There’s no clear evidence of a chair being thrown, but the post-adjournment attitude was tense with Sanders delegates screaming obscenities and pushing back barriers between the crowd and the main stage.
Sanders campaign manager Jeff Weaver said Nevada Democratic Party leaders "hijacked the process on the floor" of the state convention "ignoring the regular procedure and ramming through what they wanted to do."
Caucuses and delegate math can be incredibly confusing, and the arcane party structures don’t reflect how most people assume presidential selection works.
But the howls of unfairness and corruption by the Sanders campaign during Nevada’s state Democratic Convention can’t change the simple fact that Clinton’s supporters simply turned out in larger numbers and helped her solidify her delegate lead in Nevada.
There’s no clear evidence the state party "hijacked" the process or ignored "regular procedure."
We rate this claim False.
It would have been bad enough that Sanders supporters acted this way - but the Sanders campaign itself, lead by Sanders and his bitchy, shade-throwing response to the incidents - stoked the belief that misconduct had justified the outrage and screaming at Democratic women.
Bernie Sanders is a demagogue who will stop at nothing to get attention even if he can't win the nomination.
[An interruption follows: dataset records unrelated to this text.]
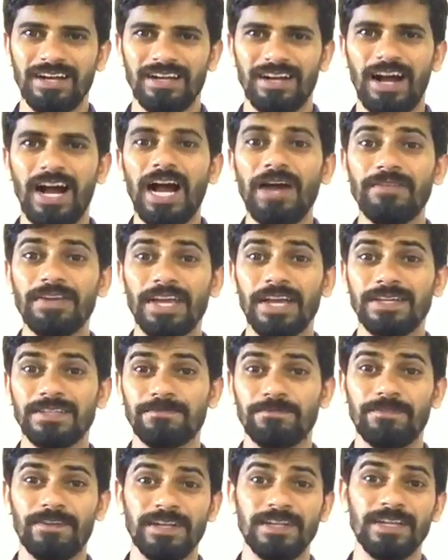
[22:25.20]
having a
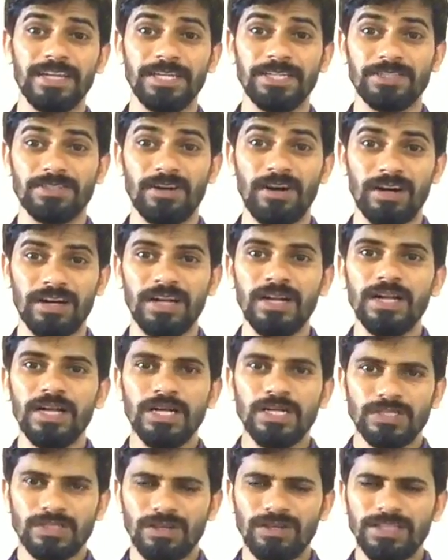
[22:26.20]
friendly talk.
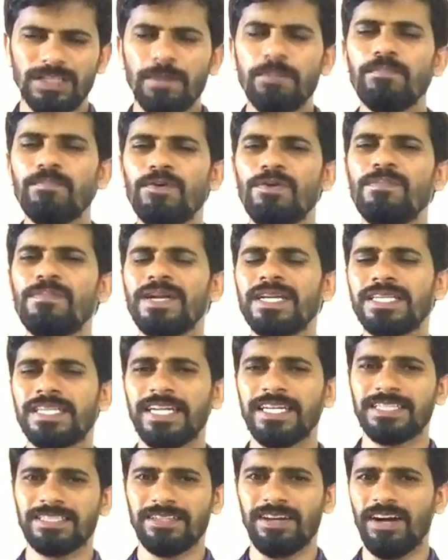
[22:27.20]
So the moment
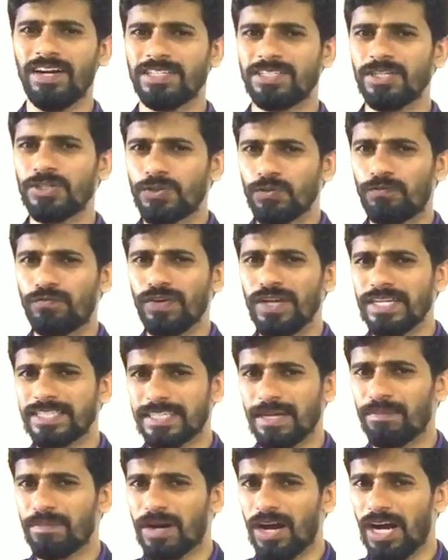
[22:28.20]
they started to feel
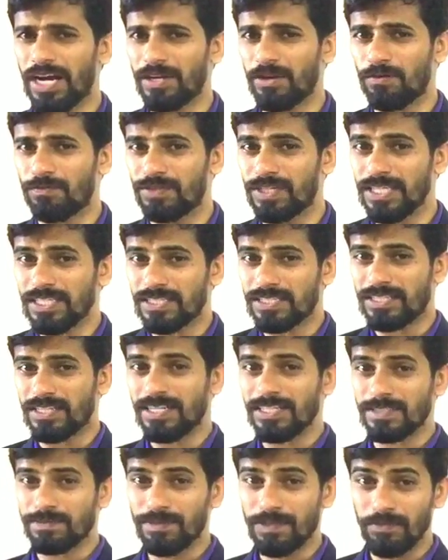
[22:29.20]
some kind of
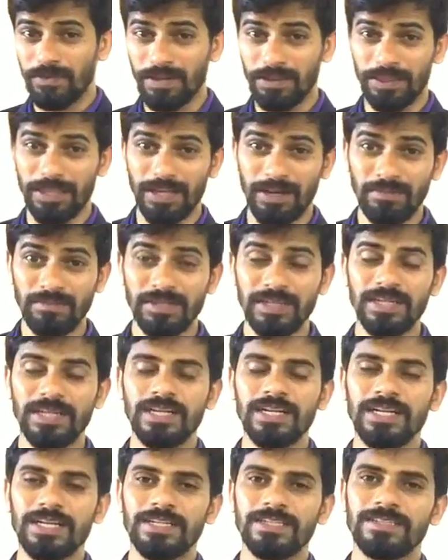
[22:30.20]
distance between them,
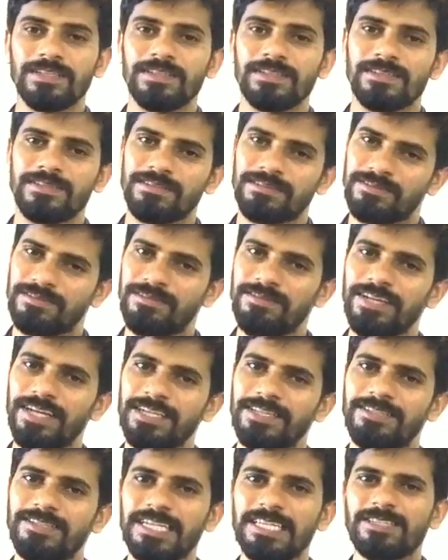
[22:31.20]

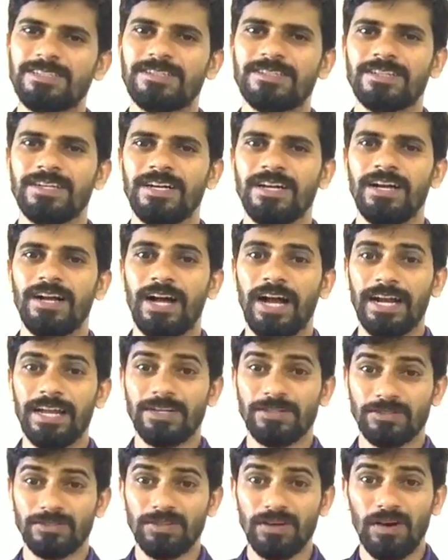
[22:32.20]
they just had
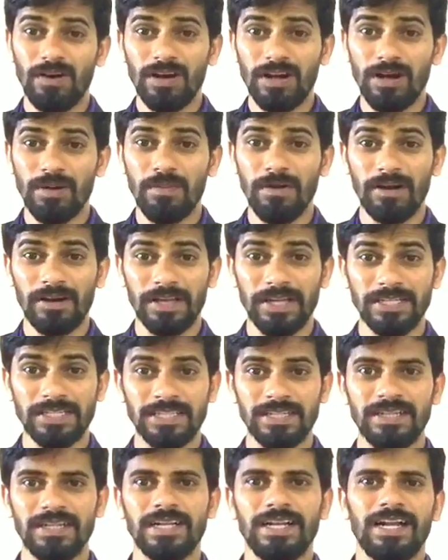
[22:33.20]
a talk about it,
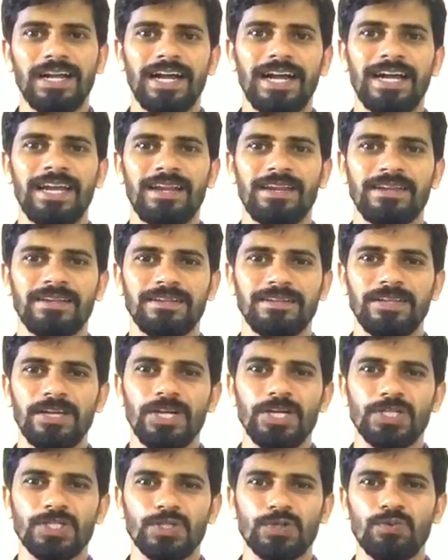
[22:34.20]
and
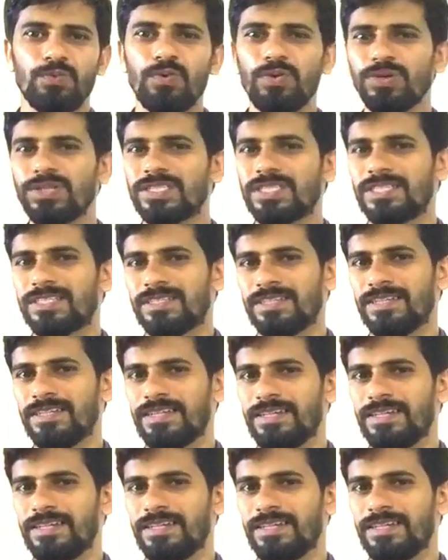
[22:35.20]
the issue was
He and his goon squad are shameless, reckless liars who encouraged the targeting of people in a political party that Sanders claims to be a member of and women were the targets of misogynist insults and death threats. And this was based on a calculated tactic by Sanders to drum up false outrage.
He would not be as bad as Donald Trump as president - almost nobody could - but he is a horrible person and would make a horrible president.
Meanwhile it looks as though there may be some repercussions for the goon squad.
And speaking of Bernie Sanders horrible character, a very interesting piece from back in October about Sanders from someone who knew him back in the day:
"Considering that the Free Press' editorial positions were very liberal, reflecting the nature of a very liberal Vermont community, one might think that meetings with Sanders were cordial, even celebratory.
They weren't. Sanders was always full of himself: pious, self-righteous and utterly humorless. Burdened by the cross of his socialist crusade, he was a scold whose counter-culture moralizing appealed to the state's liberal sensibilities as well as its conservatives, who embraced his gun ownership stance, his defense of individual rights, an antipathy toward big corporations and, generally speaking, his stick-it-to-them approach to politics.
My most memorable encounter with Sanders was during an editorial board session during a period when the Vermont Progressive Party was reconstituting itself to challenge for more seats on the Burlington City Council.
Sanders had been mayor of Burlington from 1981 until 1989, institutionalizing progressive government in the city and other Vermont enclaves. Although he has been in Washington since his election to the House of Representatives in 1991, he remained the titular head of the movement, yet refused to endorse a progressive slate seeking City Council seats or the new leadership orchestrating the campaigns.
After discussing his favorite issues — corporations, government reform, health care and the like, I asked about his unwillingness to endorse his fellow progressives. He said it wasn't his role. I suggested voters might expect him to weigh in. He disagreed, clearly annoyed at the persistent questioning. Finally I suggested that he had a larger moral responsibility to the progressive movement.
At which point he jumped out of his seat, told me to go f*** myself and stormed out of the edit board meeting. OK, maybe my persistence bordered on hectoring. But I felt he ought to provide an honest answer. My suspicion was that he resented others for assuming his mantle of progressive leadership and wouldn't acknowledge them."